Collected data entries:

*-*-*

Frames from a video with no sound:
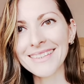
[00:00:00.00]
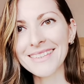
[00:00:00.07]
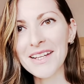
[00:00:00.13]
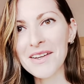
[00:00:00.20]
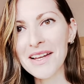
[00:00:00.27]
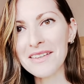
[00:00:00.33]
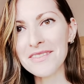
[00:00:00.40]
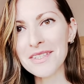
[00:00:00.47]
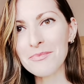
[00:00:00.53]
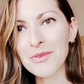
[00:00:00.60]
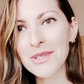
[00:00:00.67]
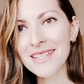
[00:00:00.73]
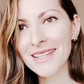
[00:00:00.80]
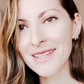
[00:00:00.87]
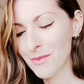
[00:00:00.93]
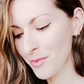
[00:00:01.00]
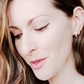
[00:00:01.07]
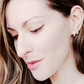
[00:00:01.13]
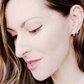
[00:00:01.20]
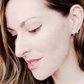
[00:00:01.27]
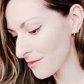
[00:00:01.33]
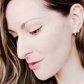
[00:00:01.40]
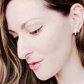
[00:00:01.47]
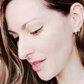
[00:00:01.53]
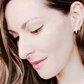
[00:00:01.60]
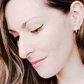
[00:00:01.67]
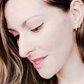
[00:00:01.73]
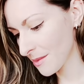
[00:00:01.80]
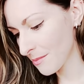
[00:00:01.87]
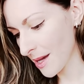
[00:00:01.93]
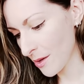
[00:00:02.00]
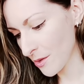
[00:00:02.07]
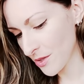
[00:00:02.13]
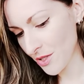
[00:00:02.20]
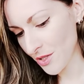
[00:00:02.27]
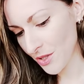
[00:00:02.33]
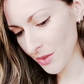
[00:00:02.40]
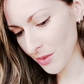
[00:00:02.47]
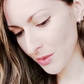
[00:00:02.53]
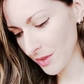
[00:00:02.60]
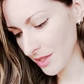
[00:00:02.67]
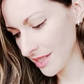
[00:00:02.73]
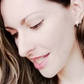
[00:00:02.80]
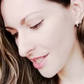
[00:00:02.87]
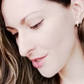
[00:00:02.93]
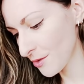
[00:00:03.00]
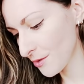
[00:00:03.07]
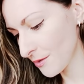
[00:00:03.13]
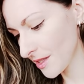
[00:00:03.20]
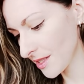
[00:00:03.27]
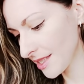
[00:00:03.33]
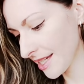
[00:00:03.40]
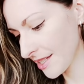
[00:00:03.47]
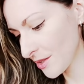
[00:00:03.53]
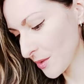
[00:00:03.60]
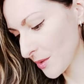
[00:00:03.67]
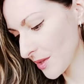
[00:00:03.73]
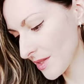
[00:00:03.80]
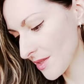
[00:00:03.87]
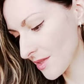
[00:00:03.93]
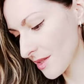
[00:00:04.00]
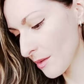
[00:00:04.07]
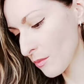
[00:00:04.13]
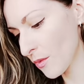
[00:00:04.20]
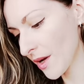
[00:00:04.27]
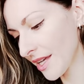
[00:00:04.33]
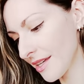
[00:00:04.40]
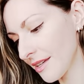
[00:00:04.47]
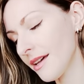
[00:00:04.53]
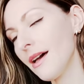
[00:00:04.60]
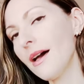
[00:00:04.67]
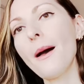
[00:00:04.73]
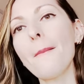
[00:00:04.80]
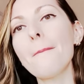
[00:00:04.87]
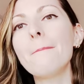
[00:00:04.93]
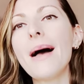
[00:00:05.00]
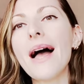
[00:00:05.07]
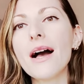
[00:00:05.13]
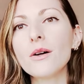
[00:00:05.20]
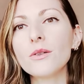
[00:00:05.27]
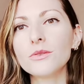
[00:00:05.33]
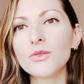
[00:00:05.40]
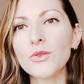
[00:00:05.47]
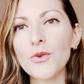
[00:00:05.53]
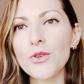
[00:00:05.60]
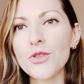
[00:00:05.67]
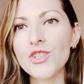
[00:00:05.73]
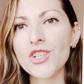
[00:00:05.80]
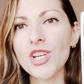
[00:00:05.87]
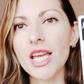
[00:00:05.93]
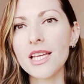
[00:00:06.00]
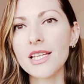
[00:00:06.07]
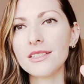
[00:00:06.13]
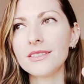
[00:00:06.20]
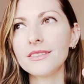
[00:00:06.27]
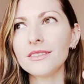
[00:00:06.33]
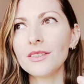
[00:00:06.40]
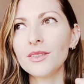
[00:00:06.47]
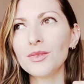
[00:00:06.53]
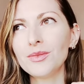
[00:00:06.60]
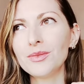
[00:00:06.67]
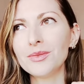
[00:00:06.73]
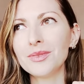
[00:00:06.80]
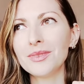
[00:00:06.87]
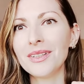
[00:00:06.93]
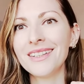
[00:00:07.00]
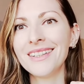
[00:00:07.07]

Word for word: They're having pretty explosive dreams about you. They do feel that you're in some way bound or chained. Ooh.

*-*-*

__Exercise requirements__
Retype exactly, and only, the lines from the one containing "[00:00:04.60]" through the end of the records above. Pictures stay out of the copy.

__Output for this exercise__
[00:00:04.60]
[00:00:04.67]
[00:00:04.73]
[00:00:04.80]
[00:00:04.87]
[00:00:04.93]
[00:00:05.00]
[00:00:05.07]
[00:00:05.13]
[00:00:05.20]
[00:00:05.27]
[00:00:05.33]
[00:00:05.40]
[00:00:05.47]
[00:00:05.53]
[00:00:05.60]
[00:00:05.67]
[00:00:05.73]
[00:00:05.80]
[00:00:05.87]
[00:00:05.93]
[00:00:06.00]
[00:00:06.07]
[00:00:06.13]
[00:00:06.20]
[00:00:06.27]
[00:00:06.33]
[00:00:06.40]
[00:00:06.47]
[00:00:06.53]
[00:00:06.60]
[00:00:06.67]
[00:00:06.73]
[00:00:06.80]
[00:00:06.87]
[00:00:06.93]
[00:00:07.00]
[00:00:07.07]

Word for word: They're having pretty explosive dreams about you. They do feel that you're in some way bound or chained. Ooh.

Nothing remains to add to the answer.